Omega Tire Co.'s perpetual inventory records indicate that $3,145,000 of merchandise
should be on hand on August 31. The physical inventory indicates that $3,113,500 of mer-
chandise is actually on hand. Journalize the adjusting entry for the inventory shrinkage for
Omega Tire Co. for the fiscal year ended August 31.

Respuesta :

The adjusting journal entry for the inventory shrinkage for Omega Tire Co. for the fiscal year ended August 31 is as follows:

Adjusting Journal Entry:

Debit Cost of Goods Sold $31,500

Credit Inventory $31,500

What is inventory shrinkage?

Inventory shrinkage is a situation where the accounting records show that the value of ending inventory is more than its value based on the physical inventory count.
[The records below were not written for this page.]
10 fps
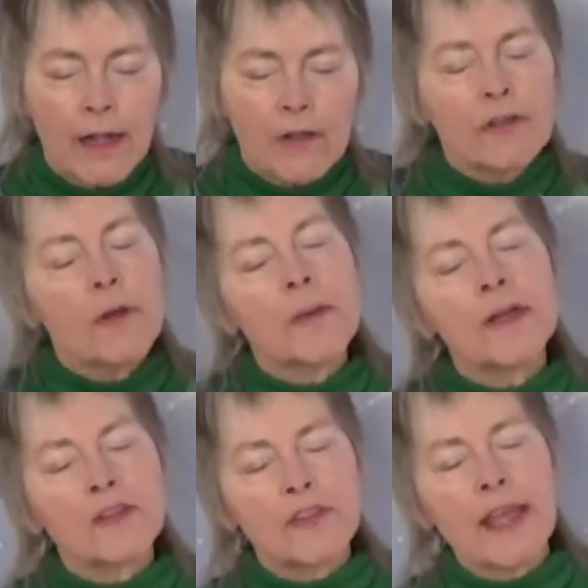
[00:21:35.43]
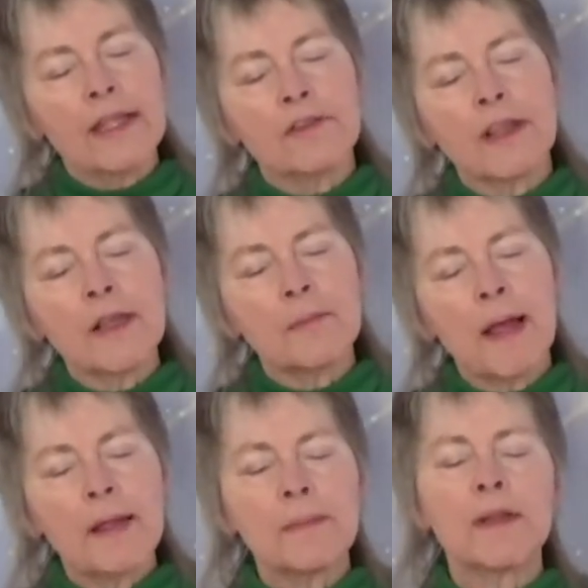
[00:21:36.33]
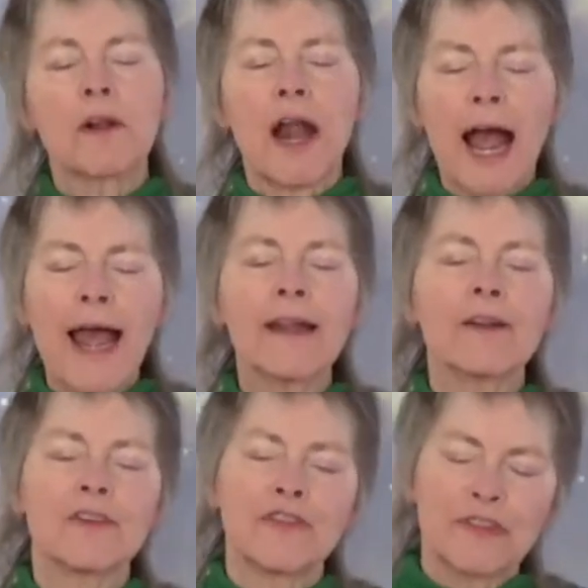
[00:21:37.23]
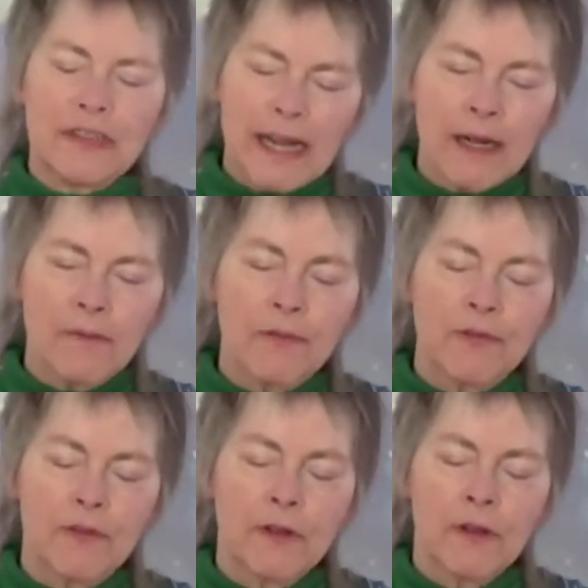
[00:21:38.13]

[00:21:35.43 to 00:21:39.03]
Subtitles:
So in a sense, it might be your higher self's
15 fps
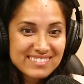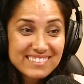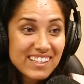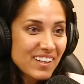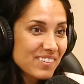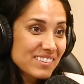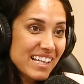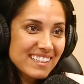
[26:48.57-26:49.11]

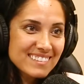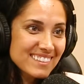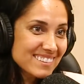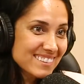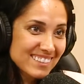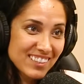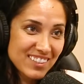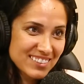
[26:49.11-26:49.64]
No, not since
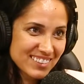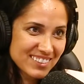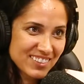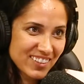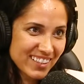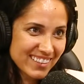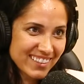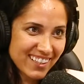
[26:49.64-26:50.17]
he lost his
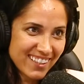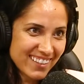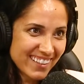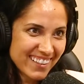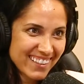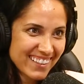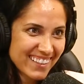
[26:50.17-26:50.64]
credit card.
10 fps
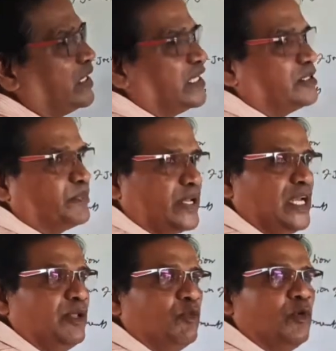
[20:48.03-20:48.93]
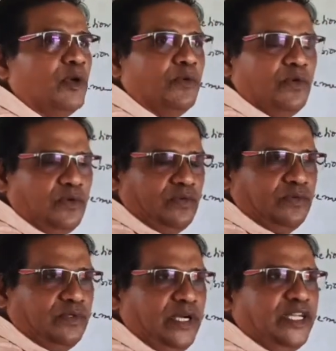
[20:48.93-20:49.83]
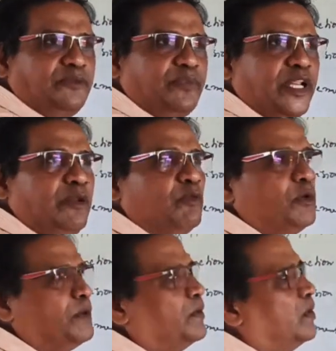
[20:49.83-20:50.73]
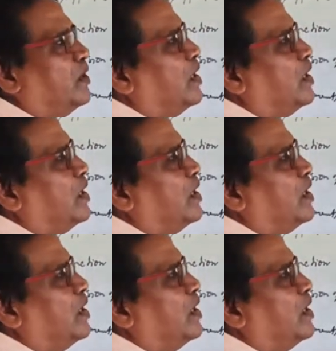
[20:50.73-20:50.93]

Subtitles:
it is freely movable. It is freely movable,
Inventory shrinkage is usually caused by any of the following factors:

  • Employee theft
  • Shoplifting
  • Administrative errors
  • Vendor fraud
  • Product damage.

Thus, inventory shrinkage increases the cost of goods sold.

Transaction Analysis:

Inventory based on the perpetual inventory records = $3,145,000

Inventory based on the physical inventory count = $3,113,500

Difference (Shrinkage in inventory) = $31,500 ($3,145,000 - $3,113,500)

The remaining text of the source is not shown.